Direkte Aussagekraft hat das Rating für klassische Kapitallebensversicherungen und Rentenversicherungen mit Garantiezins. Kunden zahlen dabei laufend oder einmalig Geld ein, um später eine möglichst hohe Auszahlung zu erhalten. Die Absicherung von Angehörigen im Todesfall spielt – im Gegensatz zu Risikolebensversicherungen – keine größere Rolle. Und anders als bei den heute oft angebotenen Fondspolicen wird das eingezahlte Geld nicht individuell für jeden Kunden – etwa in bestimmten Fonds –, sondern im Kollektiv verwaltet. Für Verträge mit Teilgarantien können aus dem Rating indirekt Rückschlüsse gezogen werden, sofern das Geld auch bei diesen kollektiv angelegt wird.
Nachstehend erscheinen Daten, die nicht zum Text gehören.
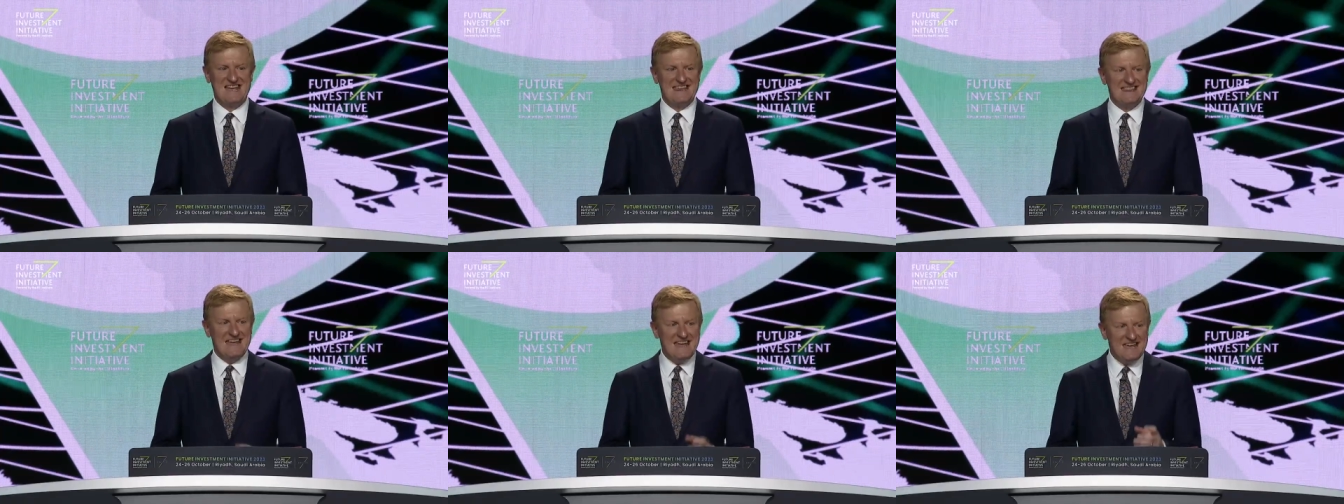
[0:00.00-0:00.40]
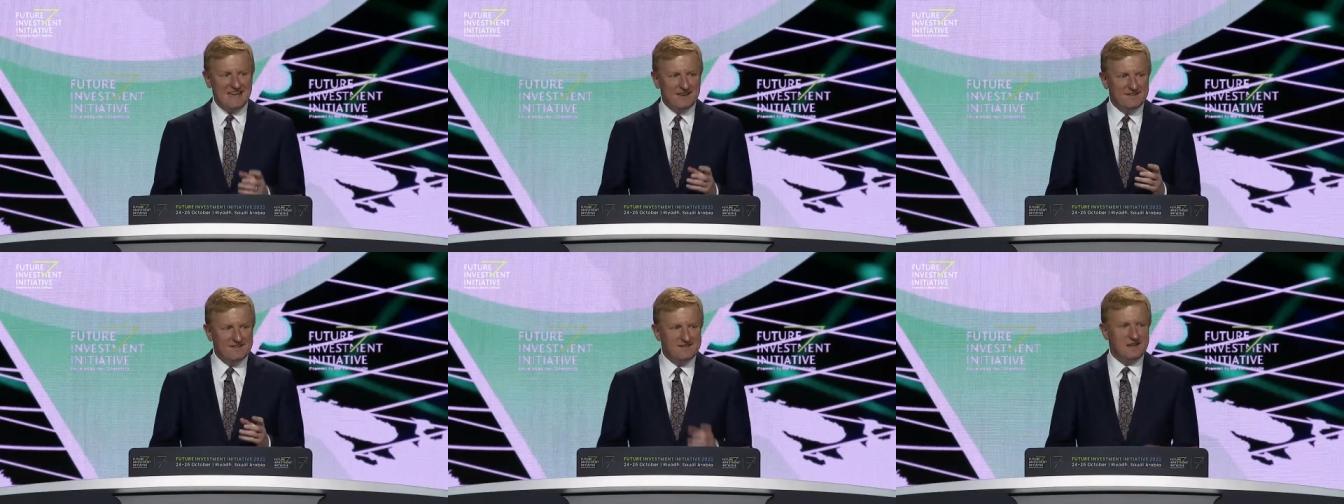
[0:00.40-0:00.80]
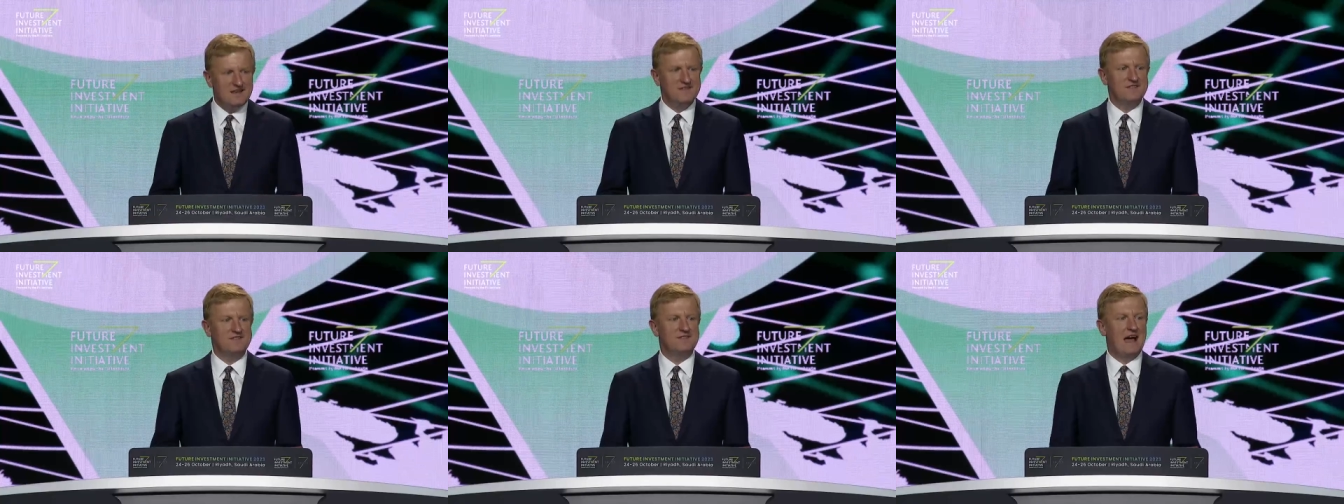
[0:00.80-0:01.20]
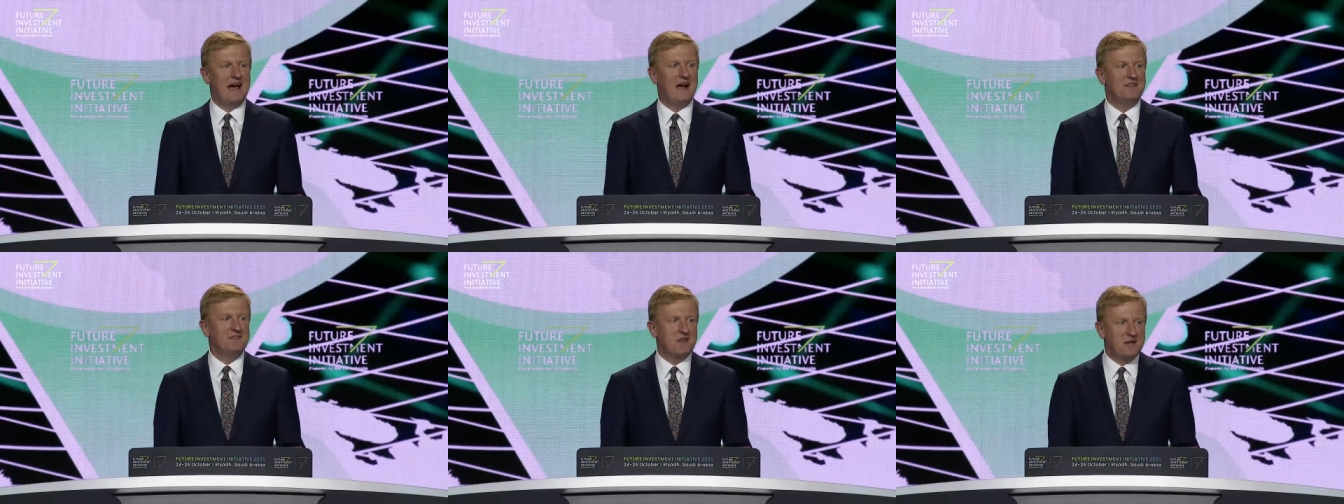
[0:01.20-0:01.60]
They exist
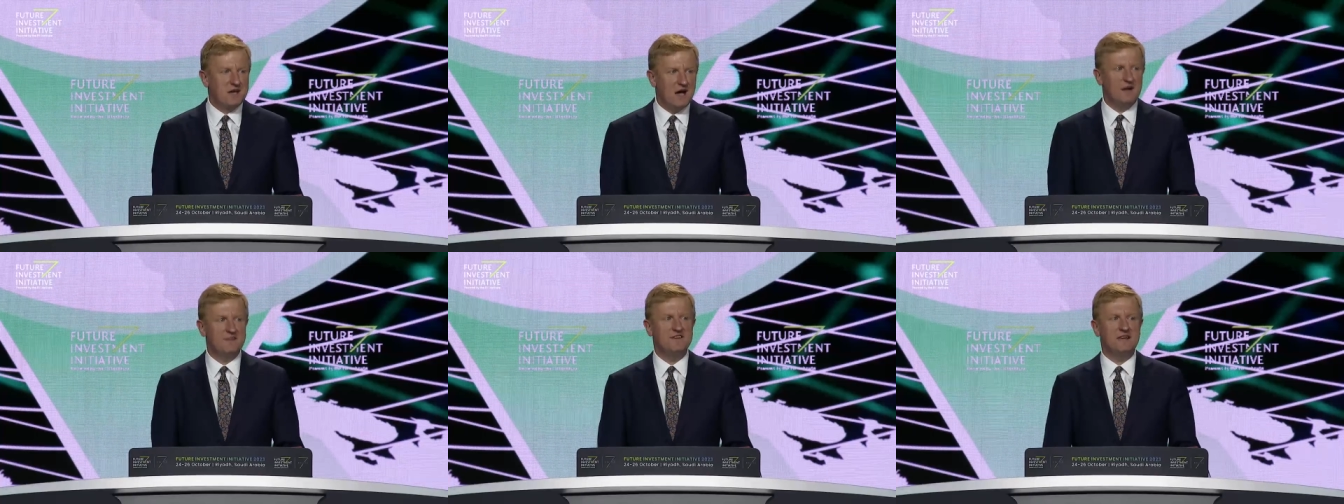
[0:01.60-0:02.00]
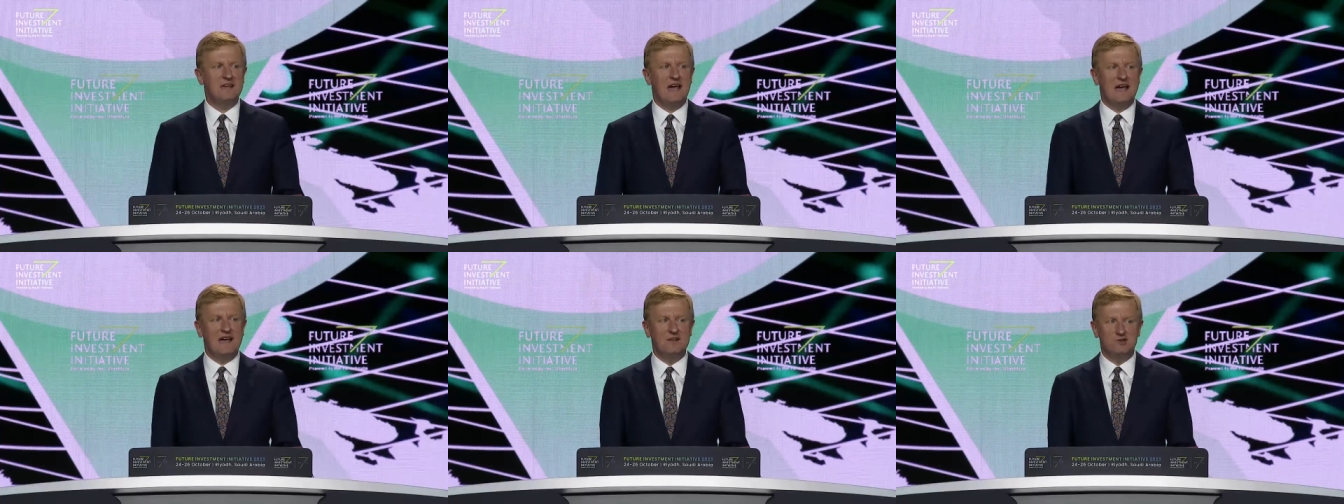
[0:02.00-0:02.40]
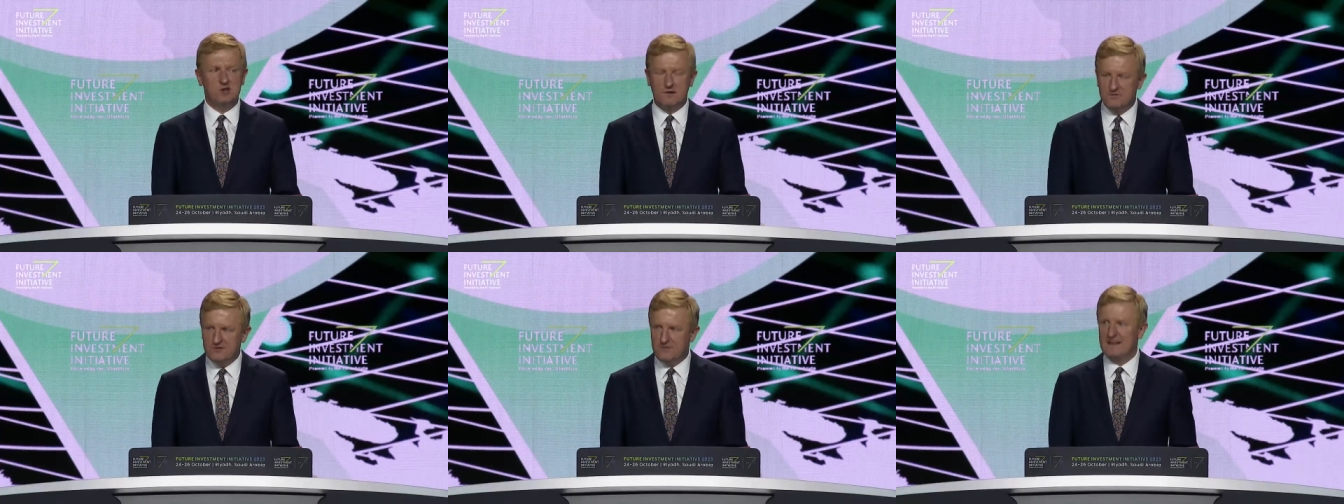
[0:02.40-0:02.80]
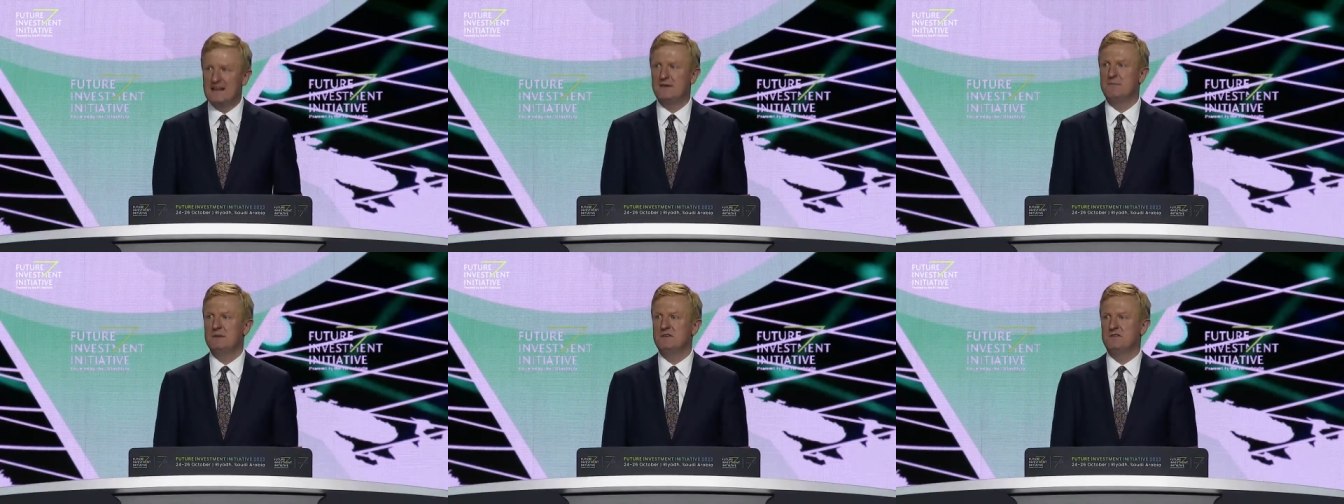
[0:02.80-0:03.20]
at the cutting edge of
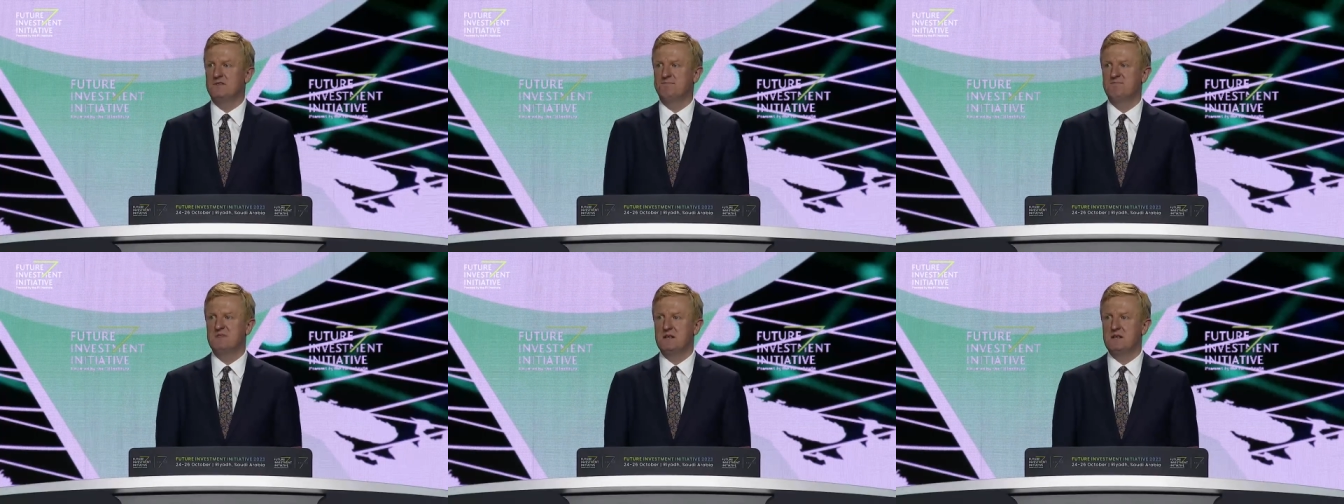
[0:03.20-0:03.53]
development,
Selbst bei schwächer eingestuften Versicherern sollten ältere Verträge aber keinesfalls überstürzt gekündigt werden. Vor 2005 abgeschlossene Altverträge – also noch mit einem Garantiezins von mindestens 2,75 Prozent – sollten Versicherte fortführen, rät die unabhängige Finanzberaterin Stefanie Kühn aus Grafing bei München: „Die muss man wie ein rohes Ei behandeln.“ Allerdings könnten sie oft noch optimiert werden: So könnten Versicherte etwa durch die Umstellung von monatlichen auf jährliche Zahlungen am Ende mehr für sich herausholen, weil der Ratenzuschlag wegfalle. Bei 1200 Euro Beitrag im Jahr könne das schon 60 Euro ausmachen. Auch die dynamische Anpassung der Beiträge, etwa um fünf Prozent pro Jahr, sollte abgelehnt werden. Denn von jedem Mehrbeitrag flössen erst einmal bis zu vier Prozent Provision an die Vermittler.



Ob nach 2005 abgeschlossene Verträge sich lohnen, sollten Versicherte durchrechnen lassen. Bei Neuabschlüssen ist Finanzökonomin Kühn rigoros: „Ich kenne keinen Fall, in dem das Sinn macht.“ An mehr Rendite durch künftig höhere Aktienanteile glaubt sie nicht. Für Investments in Aktien eigneten sich Sparpläne mit Indexfonds wegen der geringeren Kosten besser als fondsgebundene Versicherungen.

Zugegebenermaßen ist nicht jeder willens, sich selbstständig um seine Geldanlage zu kümmern. „Eine Fondspolice ist jetzt eine gute Möglichkeit für Leute, das Investieren zu beginnen“, sagt Frank Breiting, Vorsorgeexperte bei der Deutsche-Bank-Fondstochter DWS. Lebensversicherungen hätten zudem nach wie vor den Charme eines „Rundum-sorglos-Pakets“, das neben der Altersvorsorge auch Risiken wie Krankheit, Berufsunfähigkeit und das Auskommen der Angehörigen nach einem plötzlichen Tod abdecke.